Our process goes like this: We decide that we want to add a new feature to a product or the website, but we’re not entirely sure how it’s going to work. We get a bunch of idea-driven stakeholders in a room, and we brainstorm about the feature. Suddenly we have 26 features that are all totally awesome, and we’re going to fit them all into one scoping document and one sprint to be finished in the next 2 weeks with only one developer working on it.
Oh, and it won’t need any testing either. This is GREAT! All the stakeholders leave the meeting feeling warm and fuzzy about the events that just transpired. We have so many neat ideas, and we can’t wait to see how they turn out.
It’s only once it’s in writing that we realize what is quite obvious to an outsider. All of these ideas are awesome! We can accomplish each and every one of them. It’s just going to take our entire development team 4 months. This is where MVP comes in. What can we push out in the shortest period of time with the minimum amount of development that will still be of value to the user?

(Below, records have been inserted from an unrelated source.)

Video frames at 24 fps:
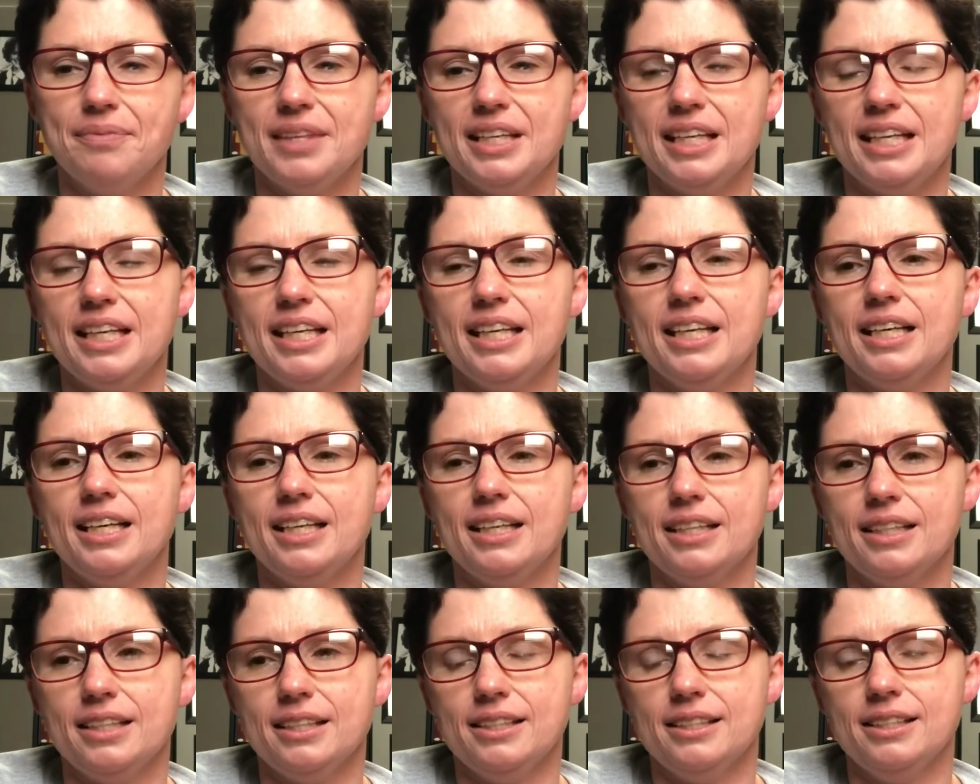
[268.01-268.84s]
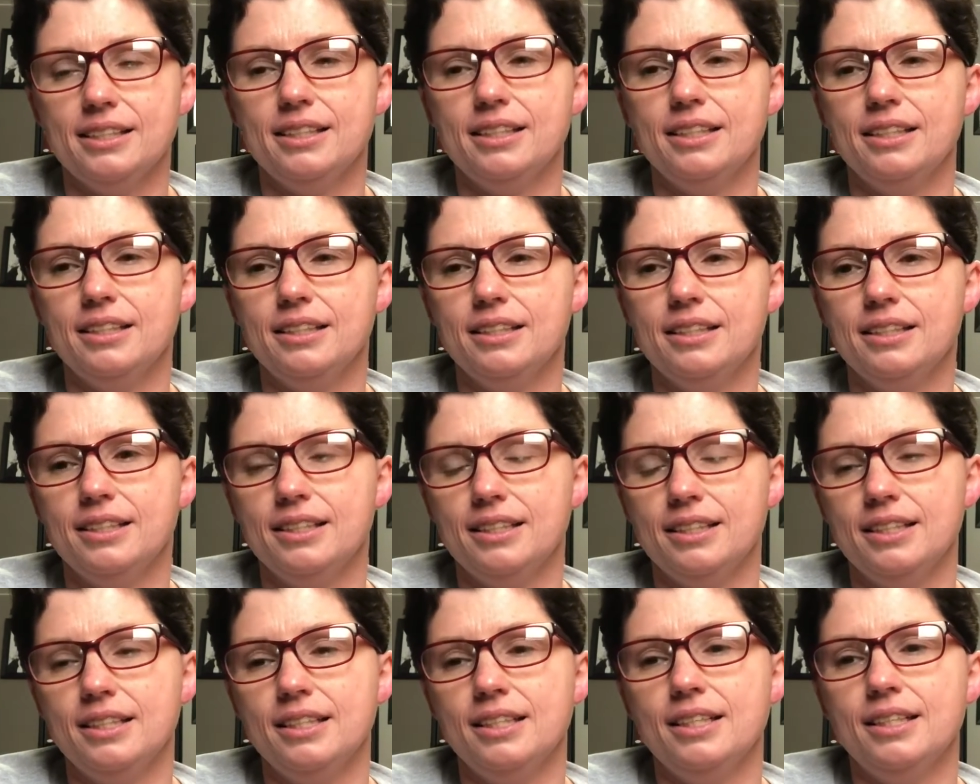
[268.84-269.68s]
And
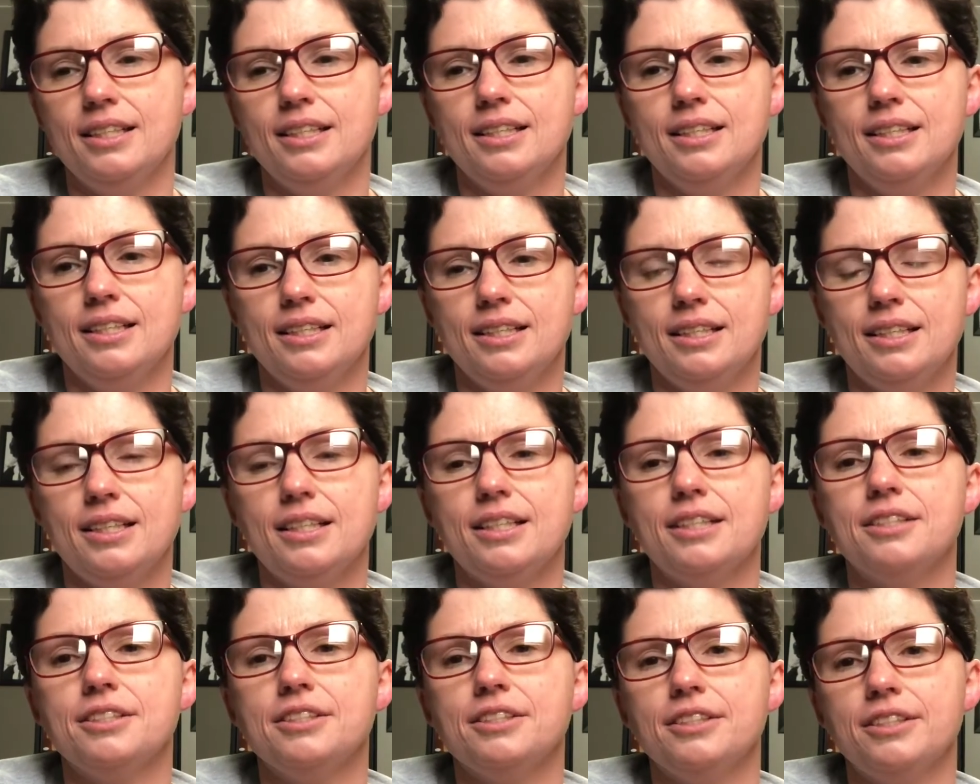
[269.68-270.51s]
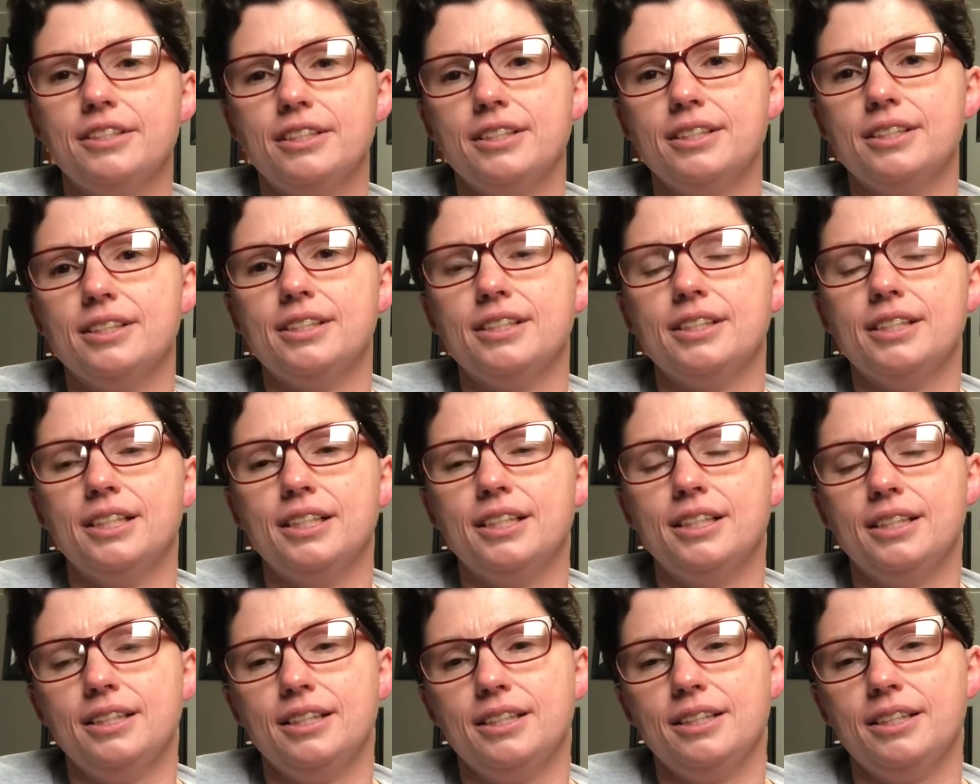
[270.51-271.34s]
just
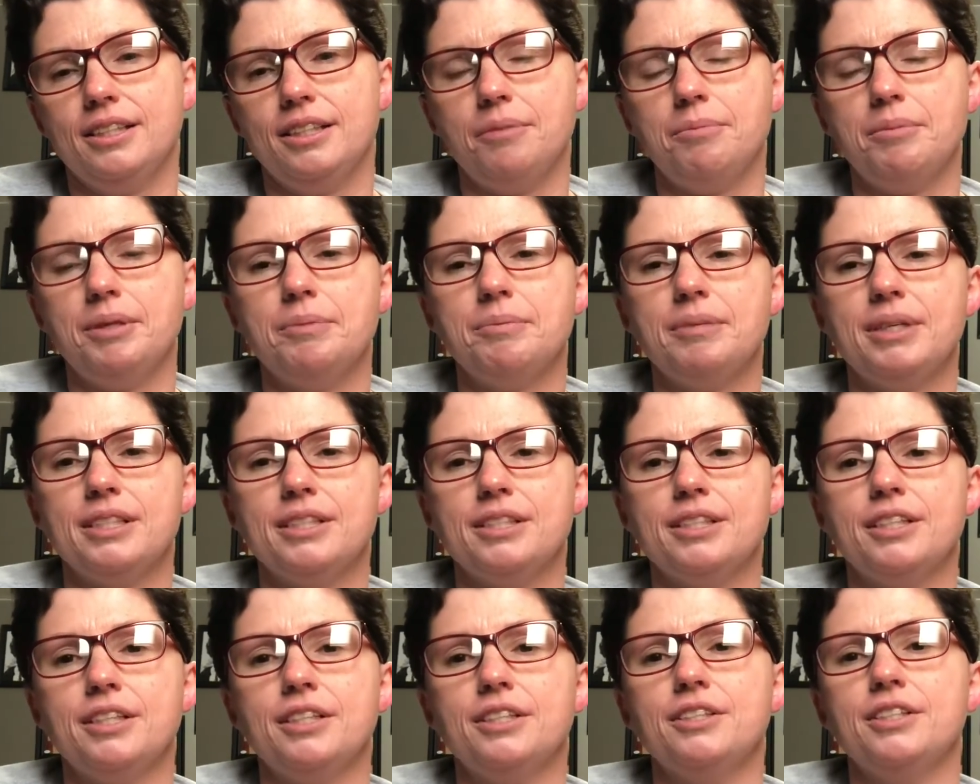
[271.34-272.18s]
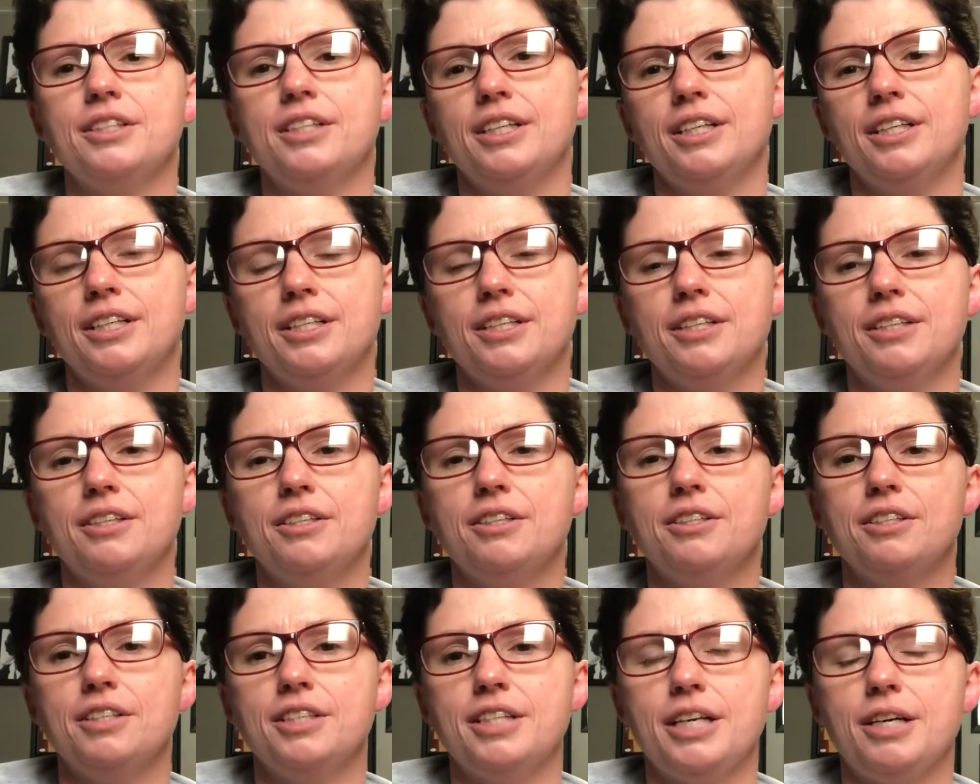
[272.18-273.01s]
leave me a message
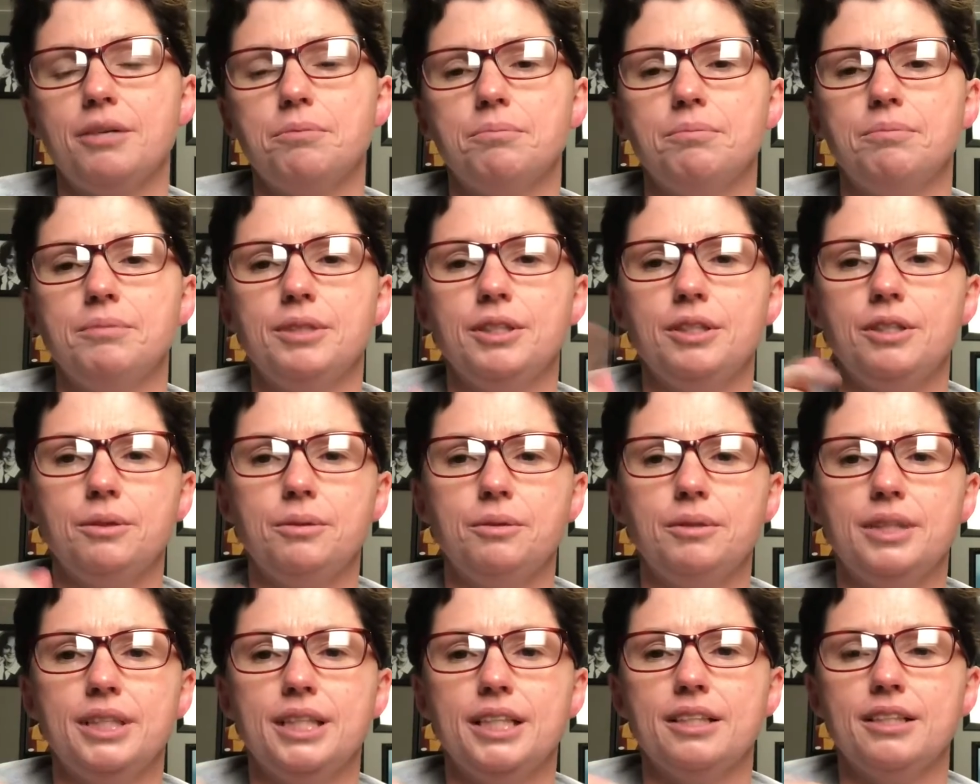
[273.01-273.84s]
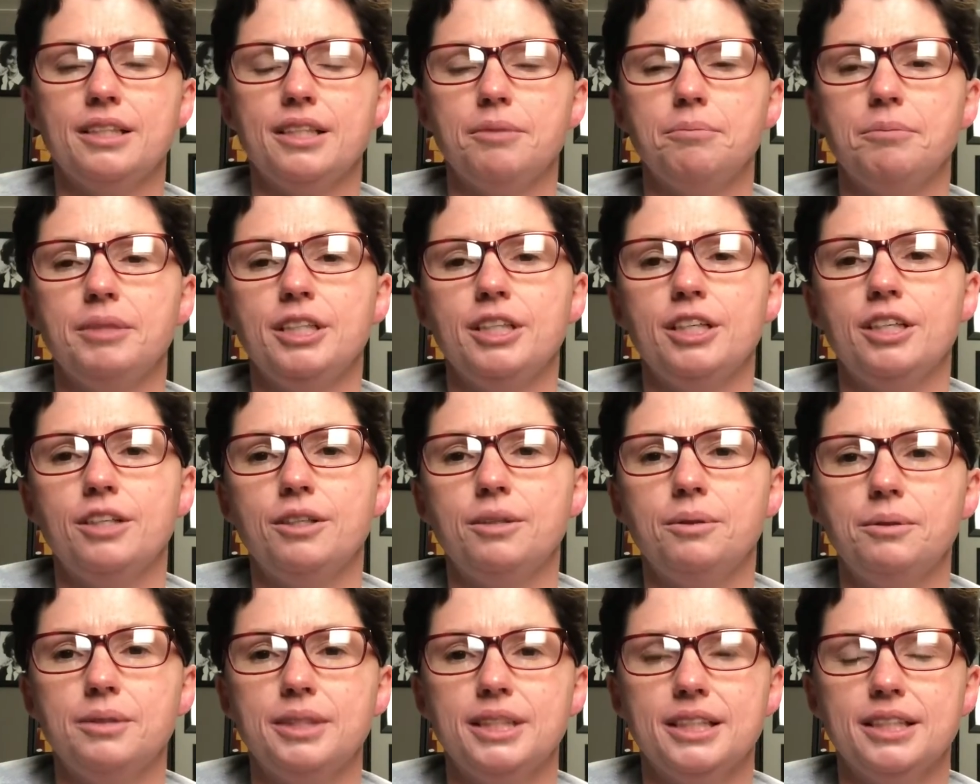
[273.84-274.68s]
down below and let me
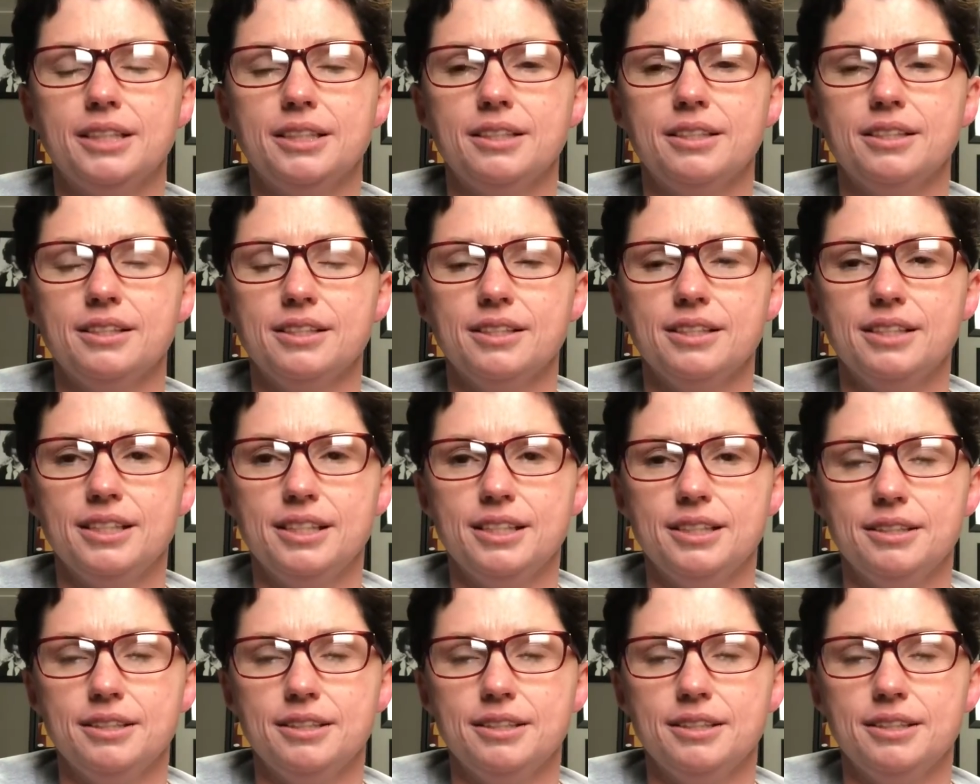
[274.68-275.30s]
know, and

We go back and forth until we strike that balance, and when it’s all said and done we have a solid spec that can be completed in one sprint by one developer. The agile process will tackle the testing, and we push the 23 other features to the back burner. They’re not in the sprint, but they’re not forgotten either. They’re hanging out in the development team’s backlog, waiting for iterative development to pick them up.
Analyzing and trying to produce an MVP is not only good for iterative development, it’s a solid business decision as well. We think we know what our customers want and sometimes we do, but sometimes we are way off base. Getting a product out the door and allowing your customers to bang on it allows you to track its desirability and also ask for their feedback on the features they want to see. You might be surprised to find that the features they want are nowhere in your list that landed in the backlog.